Tall, gorgeous and sexy" - and still only a child. A new book aims to put girls straight about looking good, writes Natasha Hughes.
Think back to your school days when your hair was too flat or unblonde, your legs never quite brown or long enough and a pimple had the power to rule your every thought and movement for the length of time it reared its ugly head. Most of the time, teenage girls feel they look pretty hideous. The irony is that the rest of womanhood is frantically trying to look like teenagers: they're so fresh and firm.
But you can't tell them that. Teenage girls are obsessive about their looks. And they're getting a heavier message than we ever did. "They feel like they have to be tall, gorgeous and sexy at 11," says Melbourne writer and cartoonist Kaz Cooke. "They get hit by so many messages all saying, 'You're not good enough,' but, of course, they are. People do tend to dismiss the concerns of girls as trivial, but today they don't just need to be pretty, they need to be sexual. It's quite scary."
Cooke's book Girl Stuff (Viking, $39.95), is aimed, she says, at countering the hard-sell girls receive.
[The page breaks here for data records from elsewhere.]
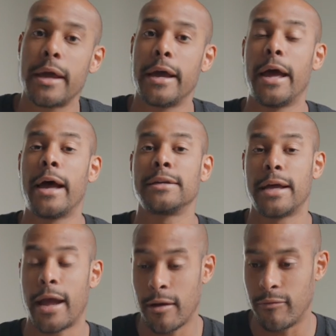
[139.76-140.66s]
It has
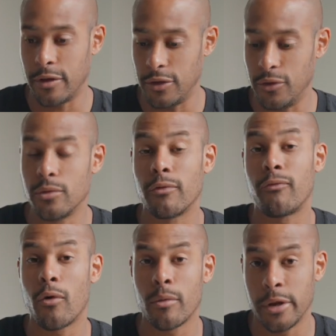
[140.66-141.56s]
to have
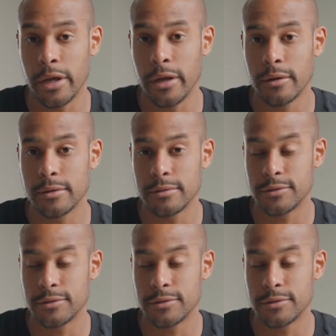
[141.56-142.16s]
uniformity,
"The only information they really get about beauty comes from magazines, but I say, if you do what the magazines tell you to do, you'll spend $300 and look like a mad vampire. Have fun with it instead - play with make-up. If you want."
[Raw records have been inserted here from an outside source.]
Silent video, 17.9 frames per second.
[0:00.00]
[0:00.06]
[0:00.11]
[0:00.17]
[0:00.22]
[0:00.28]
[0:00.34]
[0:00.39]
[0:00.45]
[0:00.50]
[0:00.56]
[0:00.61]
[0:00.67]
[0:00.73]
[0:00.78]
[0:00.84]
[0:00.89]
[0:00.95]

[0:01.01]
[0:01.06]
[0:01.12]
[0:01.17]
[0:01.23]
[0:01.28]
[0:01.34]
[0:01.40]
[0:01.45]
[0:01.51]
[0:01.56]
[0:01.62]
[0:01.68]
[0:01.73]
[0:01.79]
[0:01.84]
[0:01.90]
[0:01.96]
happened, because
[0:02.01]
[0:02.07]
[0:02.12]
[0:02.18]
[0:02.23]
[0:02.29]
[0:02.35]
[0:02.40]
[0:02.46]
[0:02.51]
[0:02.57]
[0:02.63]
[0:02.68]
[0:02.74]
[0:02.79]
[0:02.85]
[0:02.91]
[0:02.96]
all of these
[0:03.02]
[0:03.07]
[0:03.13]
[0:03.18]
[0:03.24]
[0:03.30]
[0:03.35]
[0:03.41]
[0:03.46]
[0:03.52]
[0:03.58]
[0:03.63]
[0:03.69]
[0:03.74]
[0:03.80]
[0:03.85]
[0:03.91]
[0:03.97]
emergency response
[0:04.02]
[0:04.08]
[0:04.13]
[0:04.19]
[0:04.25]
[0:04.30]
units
Cooke says magazines for girls suggest anything put on the face has to be corrective. "They list the 'eight essentials' when there are no essentials for teenagers except perhaps sunscreen and a lip balm. Most girls see advertising as a source of information. On TV they don't see anyone without make-up."
The book, which covers other issues such as work and friends, quotes from girls who responded to Cooke's website survey.
The book also takes a strong line that experienced make-up users may question. "Primer is invented simply to sell more make-up. A waste of time and money," writes Cooke. But we're not her target readership, though, as Cooke sees it, we'll be the ones buying it to give at Christmas.
Regardless of whether we do, teenage girls will continue to disregard facts such as smoking and sun exposure causing wrinkles. But, maybe at 30, they won't lament, as we feel we're entitled to, that "no one told me".